Sealy’s stock has declined almost 88% in the last ten years, but gained almost 35% in the last month. The company’s revenue declined annually from 2007 to 2010, and increased to $1.2 billion in 2011. Earnings had been increasing each year since Sealy fell to a loss in 2008, but it fell to another loss, of $5.66 million, in 2011. Sealy’s balance sheet contains approximately $232.2 in cash and $810.1 million in long-term liabilities and debt.
The company’s stock has traded in a range of $1.09 and $2.45 per share in the last 52 weeks, though it began trading at $17.50 when it held its IPO in 2006.
Sealy has been making operational changes in the last several years. Most prominently, in the first and second quarters, it introduced and began to ship two new lines – one premium and one value priced – and accompanied them with an advertising campaign. In the first quarter, sales, gross margin and adjusted EBITDA performance improvement were driven by the success of its Next Generation Stearns & Foster line, which it began shipping in the fourth quarter of 2011.

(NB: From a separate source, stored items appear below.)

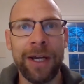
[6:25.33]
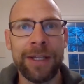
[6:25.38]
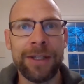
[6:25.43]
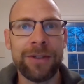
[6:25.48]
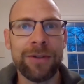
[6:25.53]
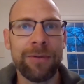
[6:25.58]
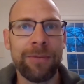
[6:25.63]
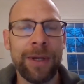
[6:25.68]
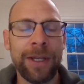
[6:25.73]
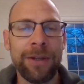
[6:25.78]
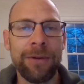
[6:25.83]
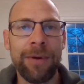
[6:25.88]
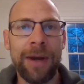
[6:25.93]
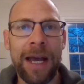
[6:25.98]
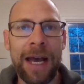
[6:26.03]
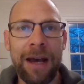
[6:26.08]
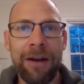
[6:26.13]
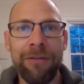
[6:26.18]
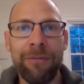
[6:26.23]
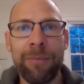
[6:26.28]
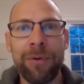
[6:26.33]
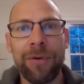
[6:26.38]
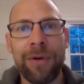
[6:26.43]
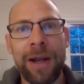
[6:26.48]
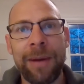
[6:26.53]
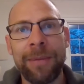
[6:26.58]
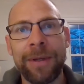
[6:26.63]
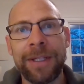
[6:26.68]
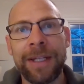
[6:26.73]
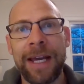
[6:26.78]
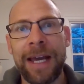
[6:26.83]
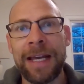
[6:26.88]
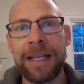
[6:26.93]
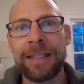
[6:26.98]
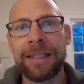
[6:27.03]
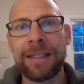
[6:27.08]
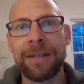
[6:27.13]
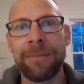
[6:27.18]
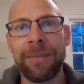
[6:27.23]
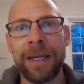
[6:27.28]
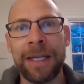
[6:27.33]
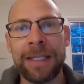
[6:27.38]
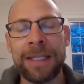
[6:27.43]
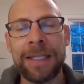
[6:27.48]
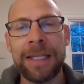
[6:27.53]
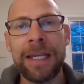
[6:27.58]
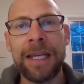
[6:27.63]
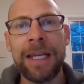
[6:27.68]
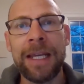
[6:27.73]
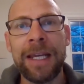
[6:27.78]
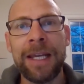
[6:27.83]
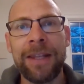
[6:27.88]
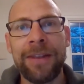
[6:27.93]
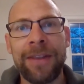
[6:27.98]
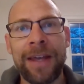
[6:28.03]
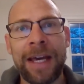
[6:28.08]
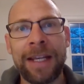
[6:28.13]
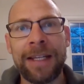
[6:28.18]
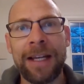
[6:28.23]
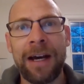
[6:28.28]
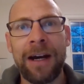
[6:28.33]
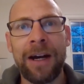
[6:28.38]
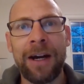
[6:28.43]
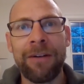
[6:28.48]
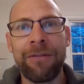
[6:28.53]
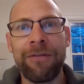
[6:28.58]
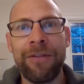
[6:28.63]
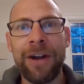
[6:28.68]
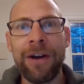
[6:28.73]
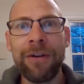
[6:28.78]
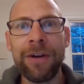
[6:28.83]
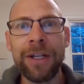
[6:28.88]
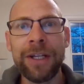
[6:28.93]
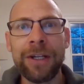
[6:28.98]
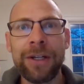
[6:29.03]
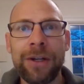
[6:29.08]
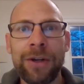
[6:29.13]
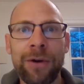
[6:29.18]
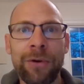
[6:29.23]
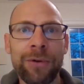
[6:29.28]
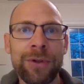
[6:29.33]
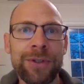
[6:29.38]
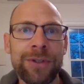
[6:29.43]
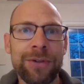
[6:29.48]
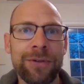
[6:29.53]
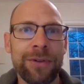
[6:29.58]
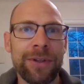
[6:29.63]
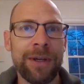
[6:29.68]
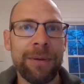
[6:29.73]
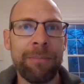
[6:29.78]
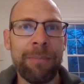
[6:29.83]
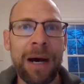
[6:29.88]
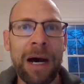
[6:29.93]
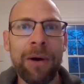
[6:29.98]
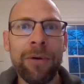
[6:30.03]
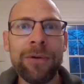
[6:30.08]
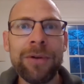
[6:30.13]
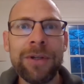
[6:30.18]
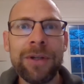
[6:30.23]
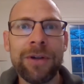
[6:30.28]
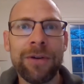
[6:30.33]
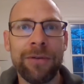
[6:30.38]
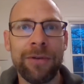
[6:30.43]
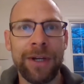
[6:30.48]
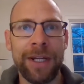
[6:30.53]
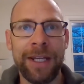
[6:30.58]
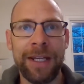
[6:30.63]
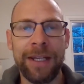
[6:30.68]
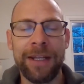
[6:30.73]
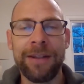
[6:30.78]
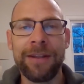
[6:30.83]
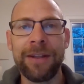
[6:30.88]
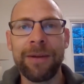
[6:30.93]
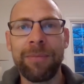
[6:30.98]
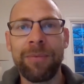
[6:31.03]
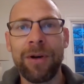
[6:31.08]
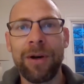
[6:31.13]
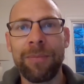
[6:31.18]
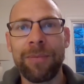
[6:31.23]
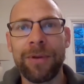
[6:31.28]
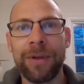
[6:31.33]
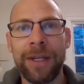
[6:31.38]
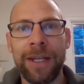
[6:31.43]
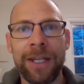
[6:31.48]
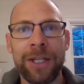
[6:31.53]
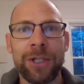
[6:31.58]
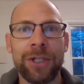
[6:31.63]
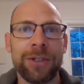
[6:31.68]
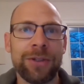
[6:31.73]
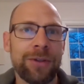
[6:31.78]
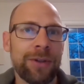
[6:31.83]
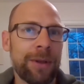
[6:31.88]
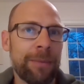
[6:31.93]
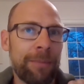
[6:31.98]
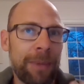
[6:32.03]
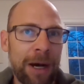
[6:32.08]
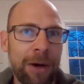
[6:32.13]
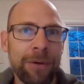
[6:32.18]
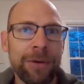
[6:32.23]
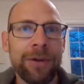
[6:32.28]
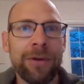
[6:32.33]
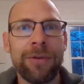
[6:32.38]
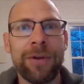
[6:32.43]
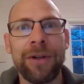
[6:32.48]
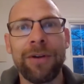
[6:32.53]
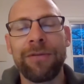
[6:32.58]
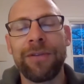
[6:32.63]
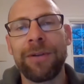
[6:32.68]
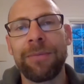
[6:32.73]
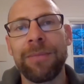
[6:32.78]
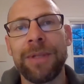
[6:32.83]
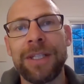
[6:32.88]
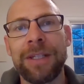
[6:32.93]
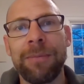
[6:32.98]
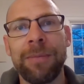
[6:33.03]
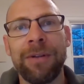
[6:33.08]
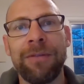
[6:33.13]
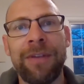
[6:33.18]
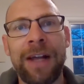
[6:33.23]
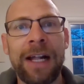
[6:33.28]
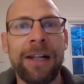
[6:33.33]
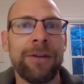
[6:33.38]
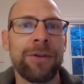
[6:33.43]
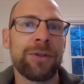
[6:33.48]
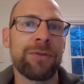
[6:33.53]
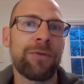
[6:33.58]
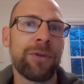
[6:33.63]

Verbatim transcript: And so when you have parameter estimates that are very close to the boundary in the population, so the boundary of admissible values.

In the fourth quarter of 2010, Sealy divested all of its European assets and discontinued operations in Brazil and arranged license agreements with third parties in those markets instead.
In an investor presentation, Sealy says that its outlook is “strongly tied to macroeconomic conditions” and shows that the whole industry had double-digit sales growth in the years following stagnant recessionary periods as U.S. GDP improved.
The company announces its third-quarter financials, which will contain the results of its new initiatives, on September 27.